Marcel Dzama : Contes pour adultes
Arts visuels

Marcel Dzama : Contes pour adultes

Marcel Dzama fait dans le fantastique et le merveilleux… Encore un? Oui, mais lui a su créer un univers cohérent.

Le merveilleux pour le merveilleux, cela ne sert pas à grand-chose. Cela nous ramène certes au réconfort de nos récits d’enfance, mais peut vite devenir un truc facile pour créer une oeuvre faussement et superficiellement étrange.

Ceux qui me lisent assidûment se souviendront peut-être en quels termes je leur ai parlé de Marcel Dzama, artiste de Winnipeg vivant aujourd’hui à New York. Il y a presque dix ans, j’avais souligné comment ses dessins faussement enfantins, oscillant entre le rire et l’angoisse, parlaient "de l’enfance comme moment de constitution de nos rêves, de nos peurs et de nos désirs". J’ajoutais alors qu’il nous obligeait à "interpréter notre inconscient collectif". Je dois dire (en toute humilité…) que j’avais vu juste. Dans son expo intitulée Aux mille tours, Dzama démontre avec intelligence à quel point la mémoire collective se noue au pulsionnel. Je m’explique.

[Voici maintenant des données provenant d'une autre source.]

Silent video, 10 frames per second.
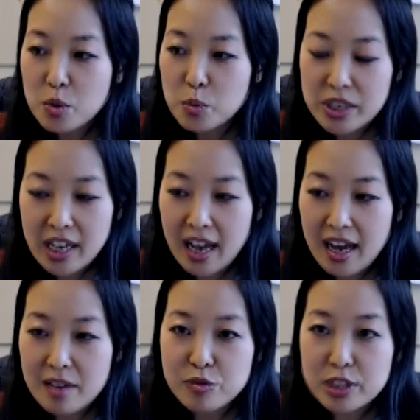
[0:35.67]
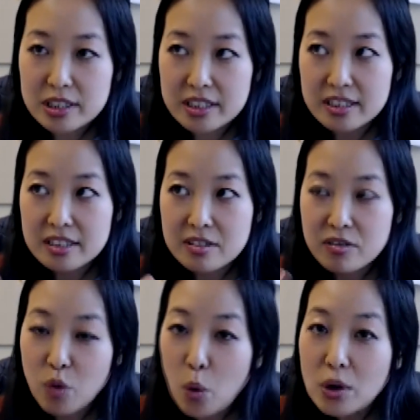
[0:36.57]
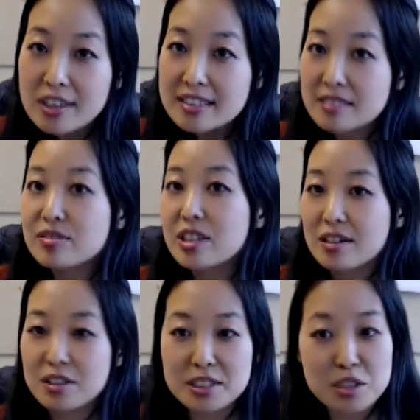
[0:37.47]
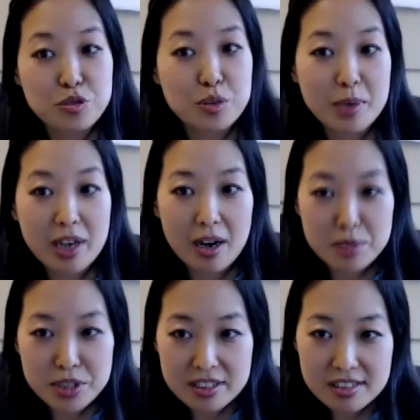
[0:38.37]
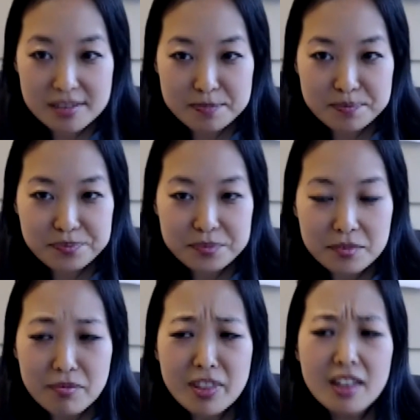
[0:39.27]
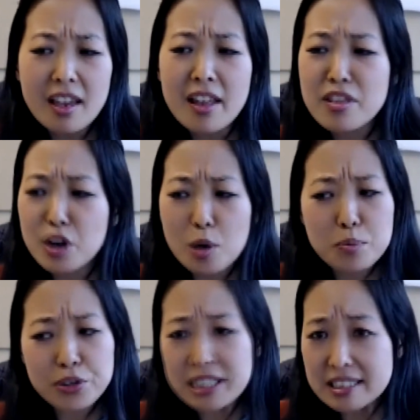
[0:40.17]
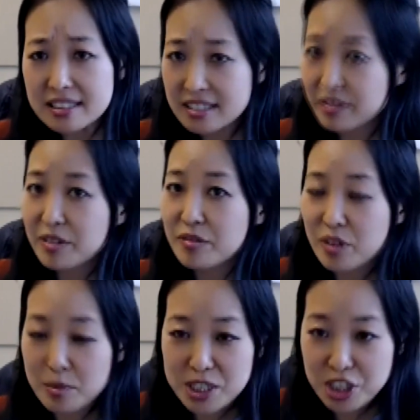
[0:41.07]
We have really four different early treatment options and they're all pretty different from each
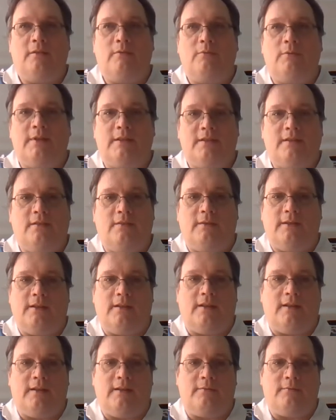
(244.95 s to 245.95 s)
what's going
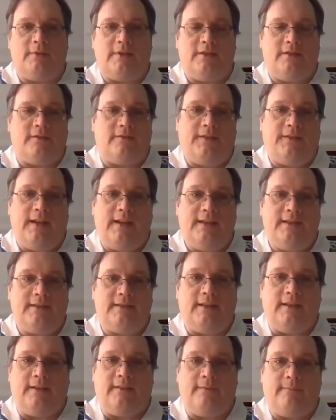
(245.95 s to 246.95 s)
on and what you're
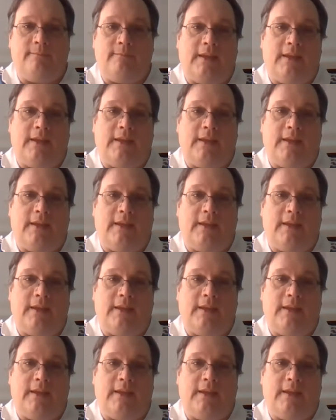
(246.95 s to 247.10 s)
facing.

Les récits féeriques de notre enfance ou de notre adolescence (en littérature, cinéma, arts visuels, séries télé…) ont véhiculé des valeurs qui ont marqué notre imaginaire le plus profond et même nos désirs. Ces récits (oscillant entre désir et dégoût), il faut savoir les décortiquer, les remettre en scène, les rejouer à la fois pour les déconstruire et pour réactiver leur pouvoir d’étrangeté. Très souvent avec brio, voilà ce que fait Dzama à travers son étrange bal de chauves-souris, de vampires, d’ours humanisés, de femmes et d’hommes nus ou costumés, de monstres hybrides réinventés, de Pinocchios maléfiques et de ballerines cagoulées évoquant des pratiques SM… Comme l’écrit le conservateur Mark Lanctôt, Dzama arrive à dépasser la somme des citations qu’il utilise. Il expose le processus même du fantasmatique, qui carbure en brodant sur des images et récits anciens…

Cette expo débute en grand. Et étrangement, ce n’est pas dans le dessin (que l’on associe à cet artiste) que Dzama semble le plus s’épanouir. Deux formidables films s’inspirant du cinéma muet (et d’Entr’acte de René Clair) ainsi que des sculptures dignes de maisons de poupées pour adultes ouvrent ce défilé d’êtres étranges. The Lotus Eaters et The Infidels, films qui ont l’air mal faits, sont à contre-courant des oeuvres léchées et si jolies de notre époque. Suit une inquiétante salle toute noire, où de petites et étranges scènes sculptées se jouent, déroutent et sauront faire réfléchir.

La fin de cette expo me semble plus conventionnelle. Néanmoins, le conservateur Mark Lanctôt signe ici un événement de très haut niveau.